Stored items:
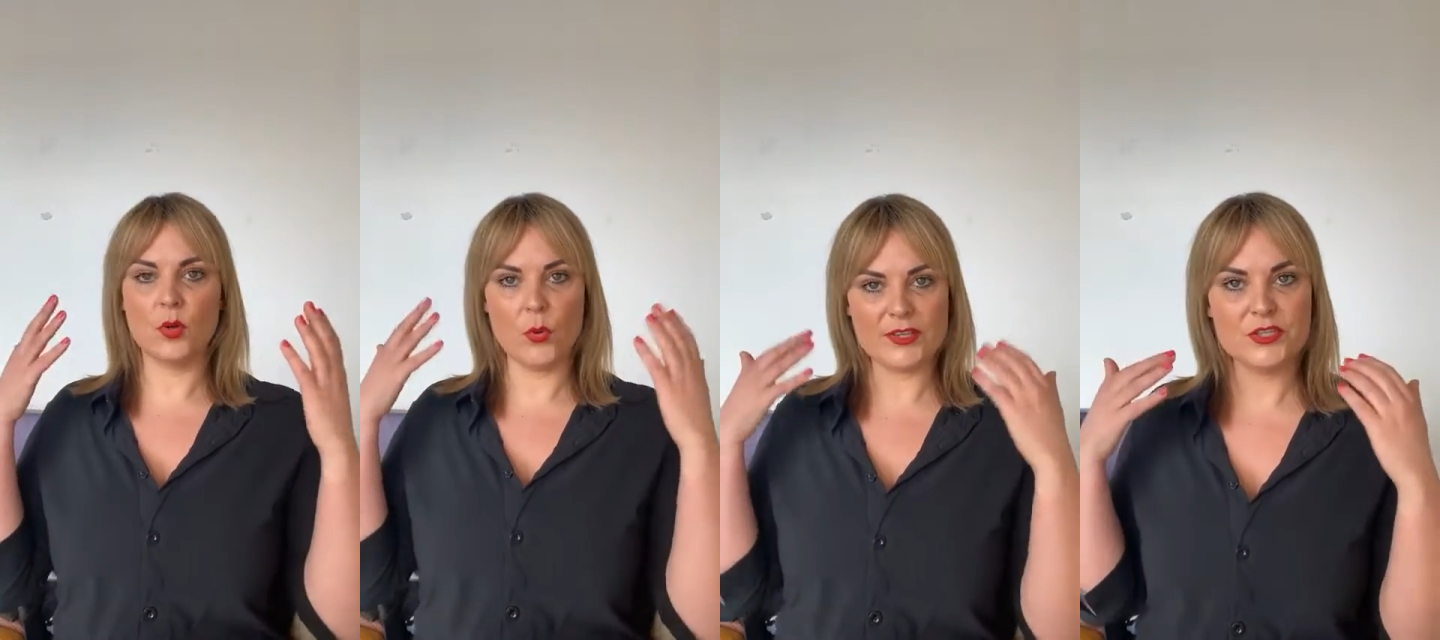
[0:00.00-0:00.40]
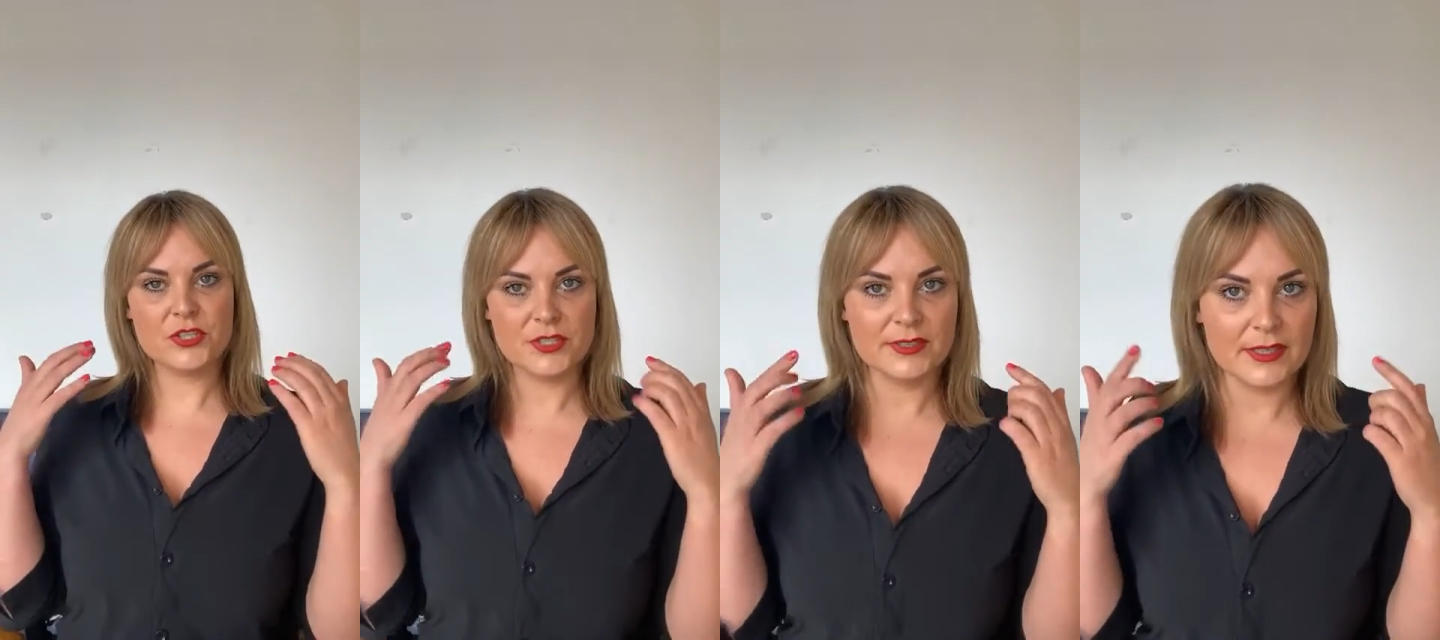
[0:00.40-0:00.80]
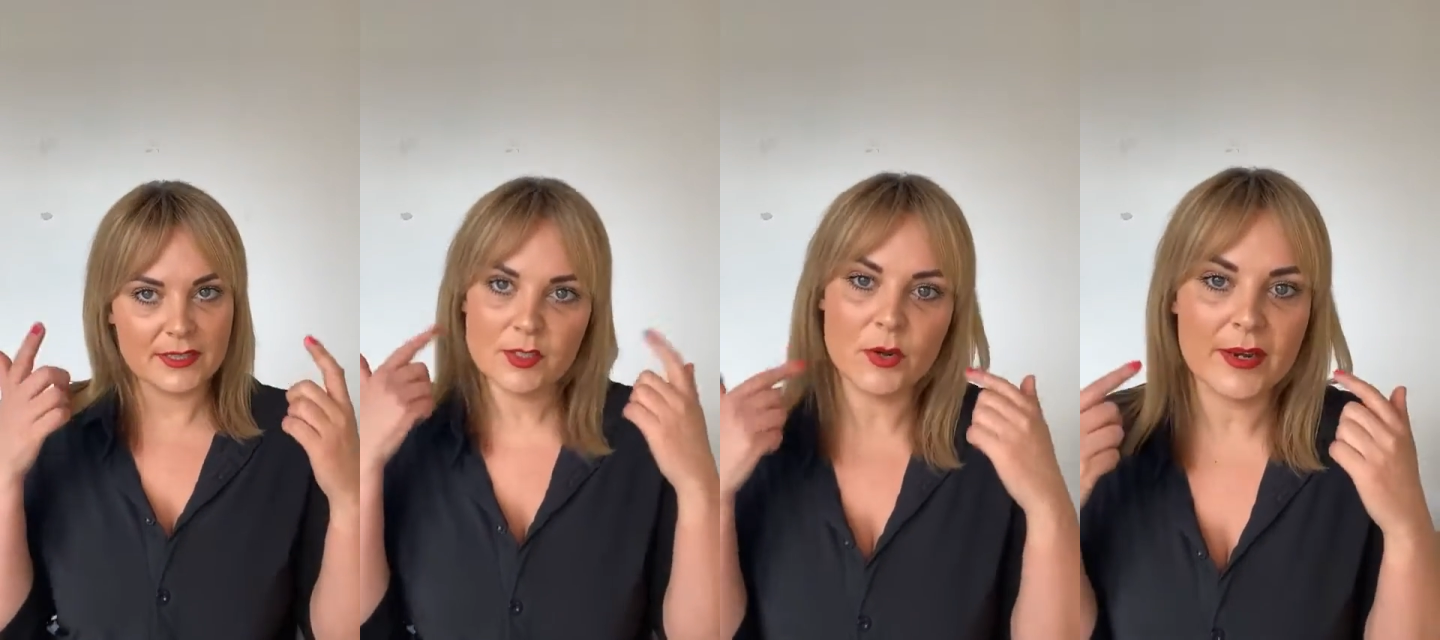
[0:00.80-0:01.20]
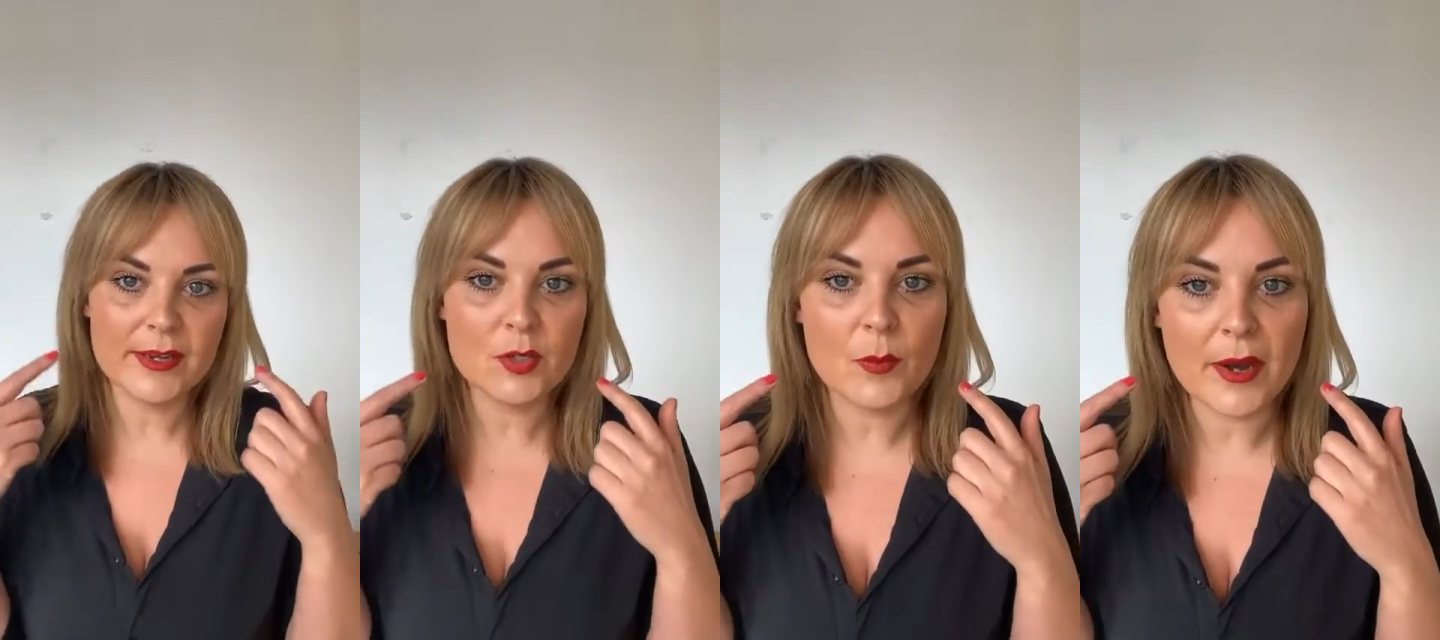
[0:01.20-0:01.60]
a question in
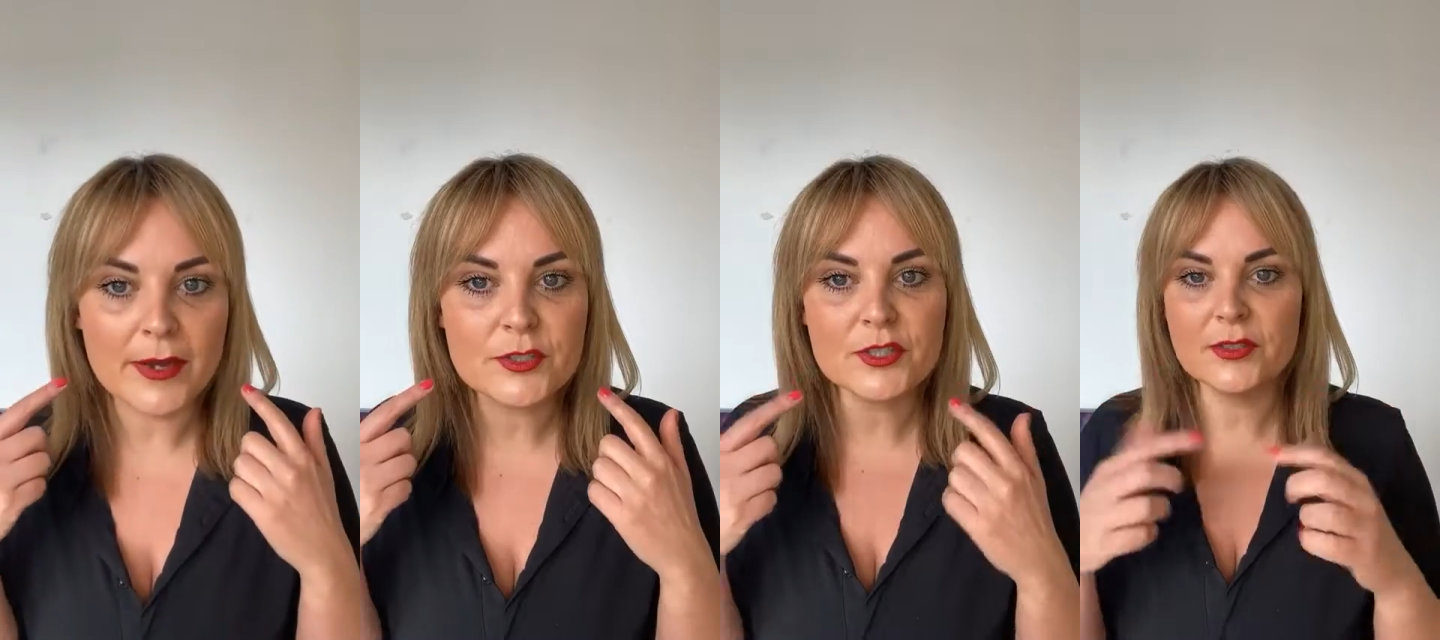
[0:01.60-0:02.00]
your mind.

> **What the task asks**:
What is needed here is an exact copy of all the entries, without the pictures.

> **Reply**:
[0:00.00-0:00.40]
[0:00.40-0:00.80]
[0:00.80-0:01.20]
[0:01.20-0:01.60]
a question in
[0:01.60-0:02.00]
your mind.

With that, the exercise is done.